# What are your favorite Tom Waits albums?



## Captainnumber36 (Jan 19, 2017)

Heartattack and Vine. Closing Time.


----------



## Merl (Jul 28, 2016)

Swordfishtrombones, Rain Dogs and Mule Variations. Not played any Tom Waits for years, tbh.


----------



## Captainnumber36 (Jan 19, 2017)

Merl said:


> Swordfishtrombones, Rain Dogs and Mule Variations. Not played any Tom Waits for years, tbh.

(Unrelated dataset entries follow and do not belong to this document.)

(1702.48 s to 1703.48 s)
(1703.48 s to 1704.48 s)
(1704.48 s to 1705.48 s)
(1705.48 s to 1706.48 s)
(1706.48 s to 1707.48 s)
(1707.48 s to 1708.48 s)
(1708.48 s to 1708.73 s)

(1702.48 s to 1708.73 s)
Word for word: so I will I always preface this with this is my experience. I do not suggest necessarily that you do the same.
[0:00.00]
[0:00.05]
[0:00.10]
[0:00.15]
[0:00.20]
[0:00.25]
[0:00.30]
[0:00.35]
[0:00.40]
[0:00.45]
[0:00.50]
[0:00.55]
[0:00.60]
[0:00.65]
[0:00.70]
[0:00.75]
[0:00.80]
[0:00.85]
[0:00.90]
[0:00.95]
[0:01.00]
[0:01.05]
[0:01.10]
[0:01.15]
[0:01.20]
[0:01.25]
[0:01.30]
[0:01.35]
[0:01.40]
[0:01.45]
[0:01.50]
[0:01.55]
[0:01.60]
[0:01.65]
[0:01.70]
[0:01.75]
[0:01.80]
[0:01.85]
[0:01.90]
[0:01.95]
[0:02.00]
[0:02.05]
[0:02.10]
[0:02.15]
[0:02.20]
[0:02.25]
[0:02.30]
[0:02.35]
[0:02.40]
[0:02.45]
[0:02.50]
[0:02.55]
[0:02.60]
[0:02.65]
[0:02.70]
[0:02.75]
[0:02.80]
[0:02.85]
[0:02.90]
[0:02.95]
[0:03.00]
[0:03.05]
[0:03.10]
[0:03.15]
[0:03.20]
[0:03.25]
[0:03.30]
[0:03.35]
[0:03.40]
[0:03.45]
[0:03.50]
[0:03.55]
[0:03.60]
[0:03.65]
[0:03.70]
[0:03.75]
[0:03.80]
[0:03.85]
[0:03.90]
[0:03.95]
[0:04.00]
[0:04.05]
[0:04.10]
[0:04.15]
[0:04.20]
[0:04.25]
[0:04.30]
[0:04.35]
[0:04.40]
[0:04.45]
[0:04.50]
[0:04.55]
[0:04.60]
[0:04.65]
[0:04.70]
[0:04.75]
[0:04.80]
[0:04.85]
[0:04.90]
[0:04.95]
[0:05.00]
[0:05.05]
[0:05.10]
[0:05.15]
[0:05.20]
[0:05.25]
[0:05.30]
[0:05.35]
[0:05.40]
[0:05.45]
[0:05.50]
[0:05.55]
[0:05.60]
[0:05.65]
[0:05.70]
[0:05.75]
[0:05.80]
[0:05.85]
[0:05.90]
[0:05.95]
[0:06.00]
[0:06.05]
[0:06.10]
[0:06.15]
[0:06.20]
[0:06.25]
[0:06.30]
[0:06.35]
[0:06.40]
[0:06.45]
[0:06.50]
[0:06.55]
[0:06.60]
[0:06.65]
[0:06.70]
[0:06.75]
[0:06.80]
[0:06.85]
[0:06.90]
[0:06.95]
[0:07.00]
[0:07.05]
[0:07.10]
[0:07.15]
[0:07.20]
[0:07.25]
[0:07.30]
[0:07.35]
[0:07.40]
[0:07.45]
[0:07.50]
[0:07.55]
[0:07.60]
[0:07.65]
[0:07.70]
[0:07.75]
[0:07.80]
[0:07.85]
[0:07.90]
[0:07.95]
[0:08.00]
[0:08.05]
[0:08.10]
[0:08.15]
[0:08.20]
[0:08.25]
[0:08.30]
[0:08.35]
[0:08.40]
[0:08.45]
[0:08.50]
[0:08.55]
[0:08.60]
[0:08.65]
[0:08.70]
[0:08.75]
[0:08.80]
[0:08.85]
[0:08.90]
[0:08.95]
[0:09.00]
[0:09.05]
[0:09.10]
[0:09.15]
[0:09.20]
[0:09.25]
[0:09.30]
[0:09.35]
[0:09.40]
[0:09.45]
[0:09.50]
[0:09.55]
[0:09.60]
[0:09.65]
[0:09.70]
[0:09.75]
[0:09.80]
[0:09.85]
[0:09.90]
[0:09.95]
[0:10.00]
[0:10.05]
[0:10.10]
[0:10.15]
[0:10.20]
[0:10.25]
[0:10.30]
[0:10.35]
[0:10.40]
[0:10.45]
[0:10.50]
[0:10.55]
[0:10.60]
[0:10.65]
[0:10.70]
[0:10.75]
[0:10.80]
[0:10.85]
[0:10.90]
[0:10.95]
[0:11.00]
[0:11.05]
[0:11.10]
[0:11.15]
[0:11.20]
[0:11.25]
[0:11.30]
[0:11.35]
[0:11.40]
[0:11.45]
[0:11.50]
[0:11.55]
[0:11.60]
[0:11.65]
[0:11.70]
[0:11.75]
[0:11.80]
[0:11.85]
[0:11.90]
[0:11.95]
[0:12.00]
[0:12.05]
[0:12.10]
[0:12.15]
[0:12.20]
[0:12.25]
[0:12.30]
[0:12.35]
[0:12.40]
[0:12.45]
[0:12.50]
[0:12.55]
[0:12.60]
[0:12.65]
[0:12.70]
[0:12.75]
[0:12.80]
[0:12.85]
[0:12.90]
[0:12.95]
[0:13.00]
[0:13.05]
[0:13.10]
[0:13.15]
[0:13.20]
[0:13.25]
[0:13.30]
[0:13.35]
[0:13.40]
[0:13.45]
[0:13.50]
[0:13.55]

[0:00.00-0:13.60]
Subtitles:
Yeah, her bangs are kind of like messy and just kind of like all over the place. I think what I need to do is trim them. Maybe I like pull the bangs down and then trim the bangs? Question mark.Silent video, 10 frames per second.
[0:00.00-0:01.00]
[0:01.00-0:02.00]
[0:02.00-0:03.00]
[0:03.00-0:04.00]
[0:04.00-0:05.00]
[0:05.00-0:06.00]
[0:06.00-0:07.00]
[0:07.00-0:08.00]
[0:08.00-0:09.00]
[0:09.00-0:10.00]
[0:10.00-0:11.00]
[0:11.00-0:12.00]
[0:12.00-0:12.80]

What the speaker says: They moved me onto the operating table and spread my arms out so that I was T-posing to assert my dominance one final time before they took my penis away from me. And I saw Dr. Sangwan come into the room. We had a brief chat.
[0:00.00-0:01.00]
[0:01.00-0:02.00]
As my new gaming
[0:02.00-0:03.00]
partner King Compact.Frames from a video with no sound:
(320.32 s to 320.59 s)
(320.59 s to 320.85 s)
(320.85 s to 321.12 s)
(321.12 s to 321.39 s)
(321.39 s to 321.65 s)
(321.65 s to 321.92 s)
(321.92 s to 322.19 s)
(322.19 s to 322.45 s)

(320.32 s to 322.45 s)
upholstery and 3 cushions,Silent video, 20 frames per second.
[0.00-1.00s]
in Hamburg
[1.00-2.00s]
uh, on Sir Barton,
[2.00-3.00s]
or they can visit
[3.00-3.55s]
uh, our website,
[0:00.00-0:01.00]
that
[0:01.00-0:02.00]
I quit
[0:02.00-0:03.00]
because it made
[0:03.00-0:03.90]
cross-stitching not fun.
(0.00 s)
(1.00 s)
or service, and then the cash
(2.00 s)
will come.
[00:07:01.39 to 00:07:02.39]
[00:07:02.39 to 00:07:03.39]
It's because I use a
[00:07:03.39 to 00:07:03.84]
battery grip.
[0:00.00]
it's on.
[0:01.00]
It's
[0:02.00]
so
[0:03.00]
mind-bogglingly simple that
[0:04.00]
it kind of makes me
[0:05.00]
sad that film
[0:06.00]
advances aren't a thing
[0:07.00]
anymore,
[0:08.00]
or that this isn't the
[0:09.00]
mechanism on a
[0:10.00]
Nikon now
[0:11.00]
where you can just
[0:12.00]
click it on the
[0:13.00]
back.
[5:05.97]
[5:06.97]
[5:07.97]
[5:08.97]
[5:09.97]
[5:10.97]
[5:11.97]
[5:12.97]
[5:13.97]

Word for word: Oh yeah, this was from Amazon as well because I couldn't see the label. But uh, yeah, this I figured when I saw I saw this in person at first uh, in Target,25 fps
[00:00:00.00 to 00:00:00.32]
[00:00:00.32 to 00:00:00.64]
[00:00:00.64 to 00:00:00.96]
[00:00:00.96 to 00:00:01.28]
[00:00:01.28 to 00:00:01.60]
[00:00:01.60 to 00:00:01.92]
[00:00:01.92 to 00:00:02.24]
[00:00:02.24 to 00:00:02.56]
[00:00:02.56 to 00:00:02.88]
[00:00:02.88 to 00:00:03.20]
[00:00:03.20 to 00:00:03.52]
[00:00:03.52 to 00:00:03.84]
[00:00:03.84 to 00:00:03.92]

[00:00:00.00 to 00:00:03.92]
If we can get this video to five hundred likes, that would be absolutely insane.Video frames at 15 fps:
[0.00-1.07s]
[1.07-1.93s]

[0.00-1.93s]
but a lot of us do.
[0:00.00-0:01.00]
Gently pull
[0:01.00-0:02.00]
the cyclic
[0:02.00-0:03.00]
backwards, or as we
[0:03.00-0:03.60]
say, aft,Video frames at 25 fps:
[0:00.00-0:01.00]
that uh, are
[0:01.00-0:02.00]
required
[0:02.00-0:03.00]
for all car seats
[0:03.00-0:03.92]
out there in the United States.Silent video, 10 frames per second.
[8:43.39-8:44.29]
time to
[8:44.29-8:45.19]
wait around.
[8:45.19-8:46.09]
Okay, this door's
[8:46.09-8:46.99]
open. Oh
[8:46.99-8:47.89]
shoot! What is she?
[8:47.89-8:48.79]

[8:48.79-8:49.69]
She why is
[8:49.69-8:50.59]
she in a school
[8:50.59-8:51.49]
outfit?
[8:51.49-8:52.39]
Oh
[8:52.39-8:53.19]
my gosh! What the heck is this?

I don't enjoy a lot of the Swordfishtrombone and beyond as much as the two I mentioned. Some of it does it for me though. I find a lot of that stuff too goofy.


----------



## Eva Yojimbo (Jan 30, 2016)

Tom Waits is a top ~10 artist of mine. Bone Machine is my #1, then I have four others I feel are very close in quality: Swordfishtrombones, Rain Dogs, Mule Variations, and Orphans. While I also really enjoy Waits's early material, to me he elevated to a new level with his post-Swordfish era with much more originality and unique artistry. I also think the quality of his oeuvre is remarkably high. The only sub-par works are, IMO, The Black Rider and his soundtracks, but pretty much everything else I'd rate at least a 7/10 or higher. 



Captainnumber36 said:


> I don't enjoy a lot of the Swordfishtrombone and beyond as much as the two I mentioned. Some of it does it for me though. I find a lot of that stuff too goofy.


A lot of it is very performative, no doubt, but I love it. His experimentation with sound and production is extremely creative, no matter how "goofy" he can get, and even in the goofiness I tend to hear the various folk roots. I've often said that Waits is like the carnival funhouse mirror version of Bob Dylan. Both have a mystically-tinged sense of archetypally ancient folk songwriting, but Waits's is wrapped up in his experimentation with styles, sonics, and personas.


----------



## Captainnumber36 (Jan 19, 2017)

Eva Yojimbo said:


> Tom Waits is a top ~10 artist of mine. Bone Machine is my #1, then I have four others I feel are very close in quality: Swordfishtrombones, Rain Dogs, Mule Variations, and Orphans. While I also really enjoy Waits's early material, to me he elevated to a new level with his post-Swordfish era with much more originality and unique artistry. I also think the quality of his oeuvre is remarkably high. The only sub-par works are, IMO, The Black Rider and his soundtracks, but pretty much everything else I'd rate at least a 7/10 or higher.
> 
> A lot of it is very performative, no doubt, but I love it. His experimentation with sound and production is extremely creative, no matter how "goofy" he can get, and even in the goofiness I tend to hear the various folk roots. I've often said that Waits is like the carnival funhouse mirror version of Bob Dylan. Both have a mystically-tinged sense of archetypally ancient folk songwriting, but Waits's is wrapped up in his experimentation with styles, sonics, and personas.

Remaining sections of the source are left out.